Nous formulerons surtout deux critiques majeures de ce Tocqueville, fruit d’un important travail de recherches et de synthèse.
D’abord, Olivier Zunz ne marque pas la différence entre démocratie et république, particulièrement dans ses développements sur l’expérience des Etats-Unis. Si bien que ses propos ne sont parfois que faussement limpides et que les leçons à tirer de l’œuvre de Tocqueville apparaissent rien moins qu’évidentes.
Ensuite, et ce point est lié au précédent, cette biographie apparaît conceptuellement très faible. L’auteur ne rechigne pas à citer doublement Tocqueville qui se définissait en 1836 comme un « libéral d’une espèce nouvelle » (pp. 173 et 201), de même que l’homme politique se présente en 1842 à ses électeurs comme « libéral et rien de plus » (p. 236). Lui qui confiait une année plus tôt que seul le « parti libéral » lui conviendrait mais que, malheureusement, il n’existait pas (p. 225).
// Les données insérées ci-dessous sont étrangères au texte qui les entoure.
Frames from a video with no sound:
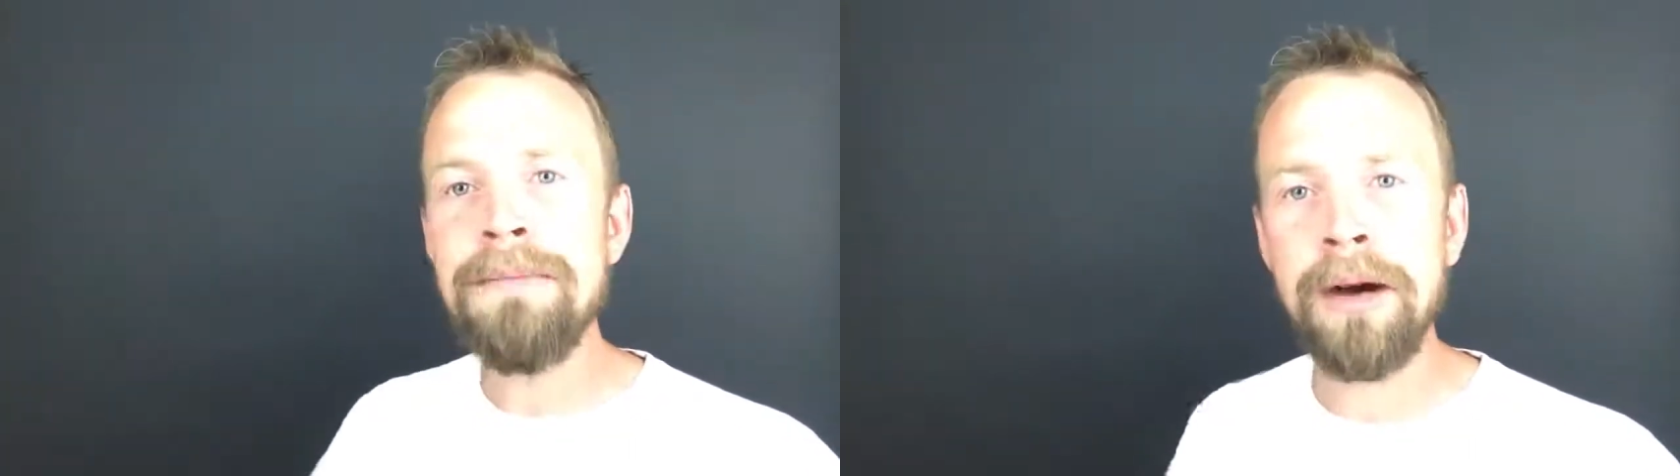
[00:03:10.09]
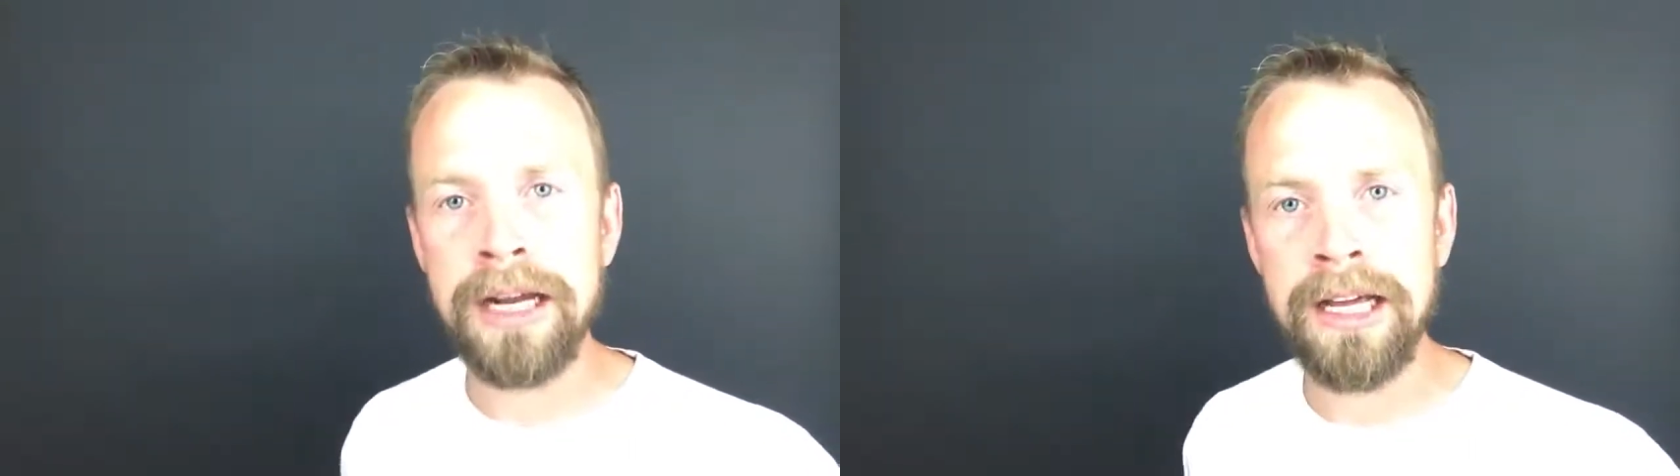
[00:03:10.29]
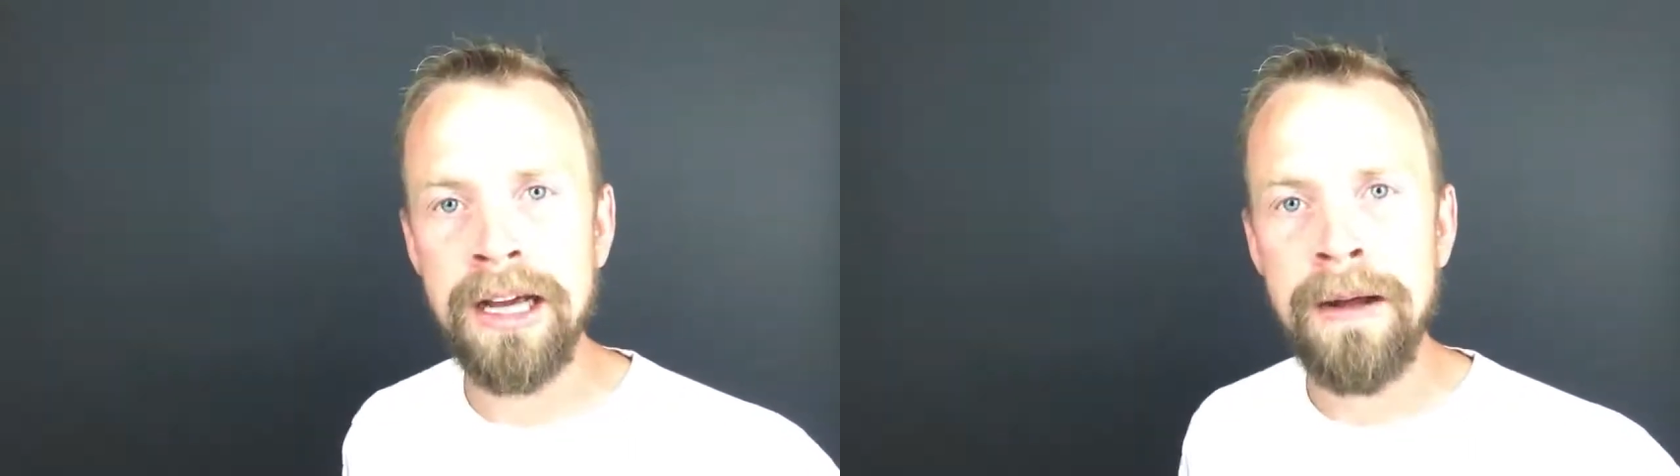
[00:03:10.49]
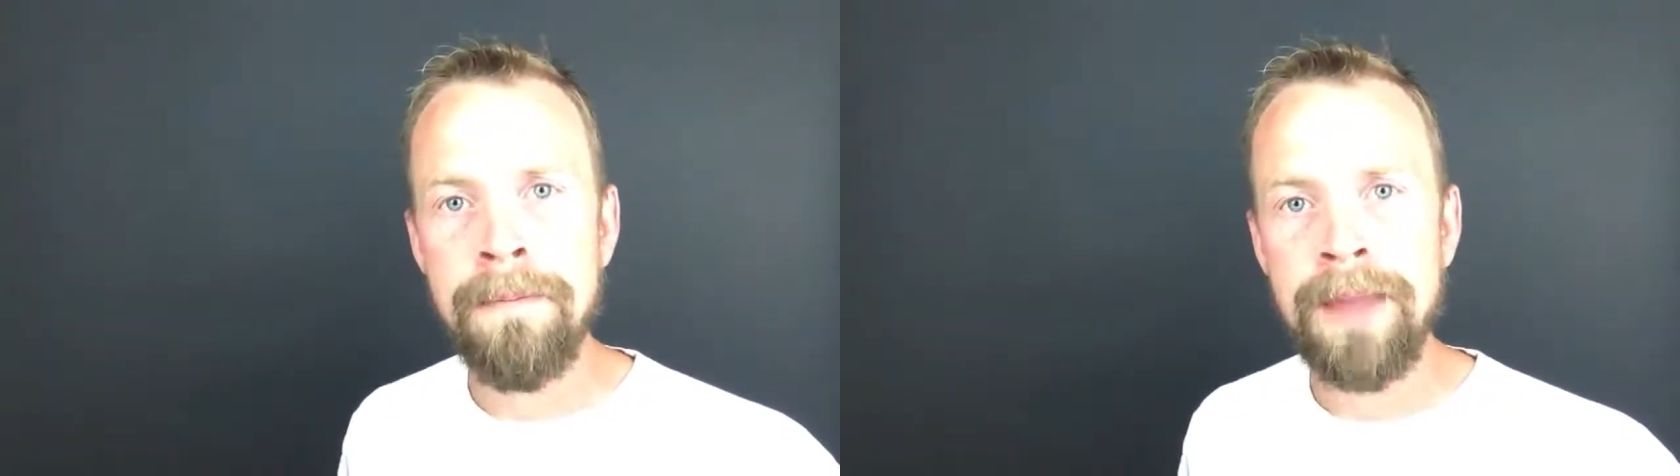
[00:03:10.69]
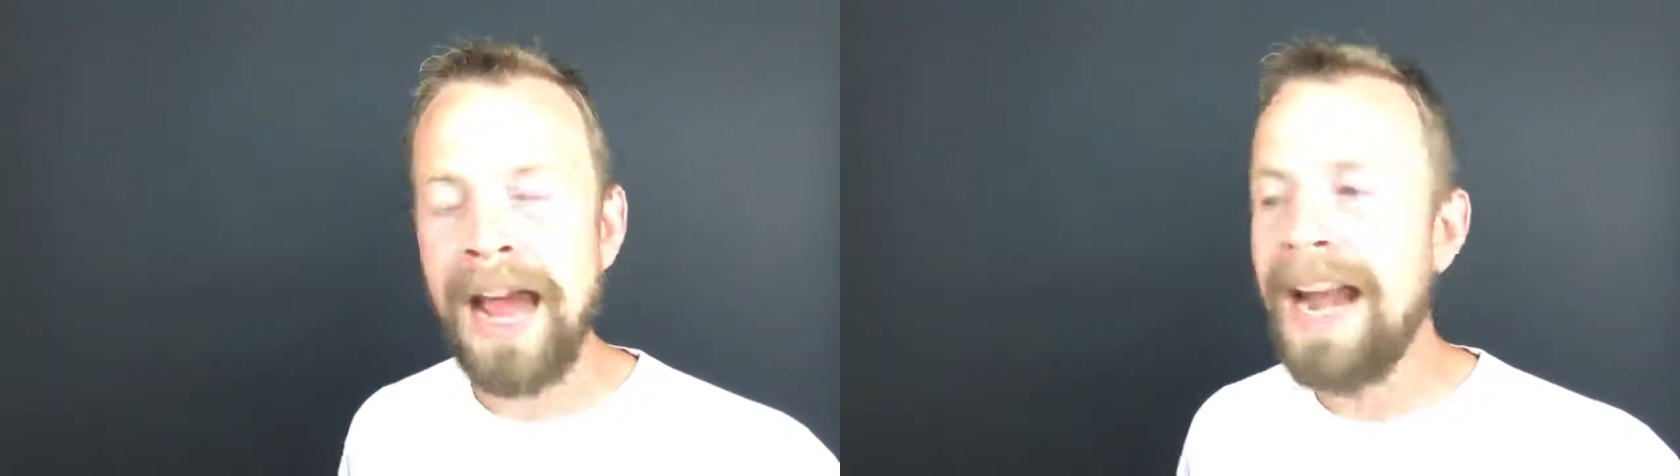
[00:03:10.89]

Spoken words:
Anybody.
Cependant, Olivier Zunz ne tente même pas d’expliquer ces vagues déclarations. D’autant que la conception du terme « libéral » semble bien extensible dans tout le livre. En effet, l’auteur parle des « réformes libérales de Decazes » (p. 25), d’une « expérience de réforme libérale de l’Université » par les doctrinaires au début de la Restauration (p. 29), de l’aspiration de Royer-Collard à «un libéralisme débarrassé de la violence révolutionnaire » (p. 160), des idées libérales qui animaient autrefois Guizot (p. 199), qualifié de libéral « de l’ancienne espèce » (p.220), d’un «gouvernement libéral modéré» après les élections d’avril 1848 (p. 303)… ou encore du « libéral Félix Dupanloup » (p. 352). Tout cela verse dans une coupable confusion.
Olivier Zunz n’hésite pas à soutenir que l’impérialisme trouvait des adeptes dans les cercles libéraux (p. 279), si bien que les idées colonialistes de Tocqueville, par ailleurs fortement nationaliste en tant qu’homme politique ce qui apparaît problématique pour un prétendu libéral, ne se distinguaient pas par leur originalité en la matière (pp. 205 s.). Or, si, à la fin du XIXe siècle, Paul Leroy-Beaulieu se fera le chantre de la bonne colonisation française, d’ailleurs en contrepoint du mauvais impérialisme américain, Frédéric Bastiat – jamais cité dans l’ouvrage – avait expliqué sans ornières pourquoi un libéral digne de ce nom ne pouvait être colonialiste, non seulement en raison de l’évidente violation des droits des colonisés mais encore en raison de la violation des droits des individus des pays colonisateurs, victimes de quelques gouvernants, fonctionnaires et individus intéressés à l’emprise coloniale au détriment de tous les autres.
Si Tocqueville apparaît comme un immense sociologue, si ses ouvrages demeurent une inépuisable source de réflexions, il n’en demeure pas moins que la « pureté » du « libéralisme » tocquevillien apparaît rien moins qu’adamantine au regard de celle de Benjamin Constant, au demeurant très peu cité dans la biographie, et plus encore de celle de Frédéric Bastiat. Il est tout aussi indéniable que Tocqueville a approfondi une dimension toute politique de la liberté en ayant tendance à traiter avec un aristocratique mépris sa dimension économique. Ainsi jamais n’aurait-il écrit comme son contemporain d’origine suisse qu’il recherchait « la liberté en tout ». Olivier Zunz rappelle l’analyste tocquevillienne du « paupérisme » en Angleterre, une expression pourtant absurde dont les libéraux autrichiens feront plus tard litière (pp. 169 s.). En revanche, il fait plus que survoler le « discours sur le droit au travail » de 1848 (pp. 309-310). Discours moins libéral qu’il ne constitue une attaque très remarquable contre le socialisme sur fond de libéralisme, certes, mais aussi d’un conservatisme empli de catholicisme.
Ce n’est sans doute pas un hasard si Raymond Aron fera de l’œuvre de Tocqueville l’une des grandes étapes de la pensée sociologique. On y retrouve un même scepticisme, une même nostalgie et en définitive beaucoup de conservatisme.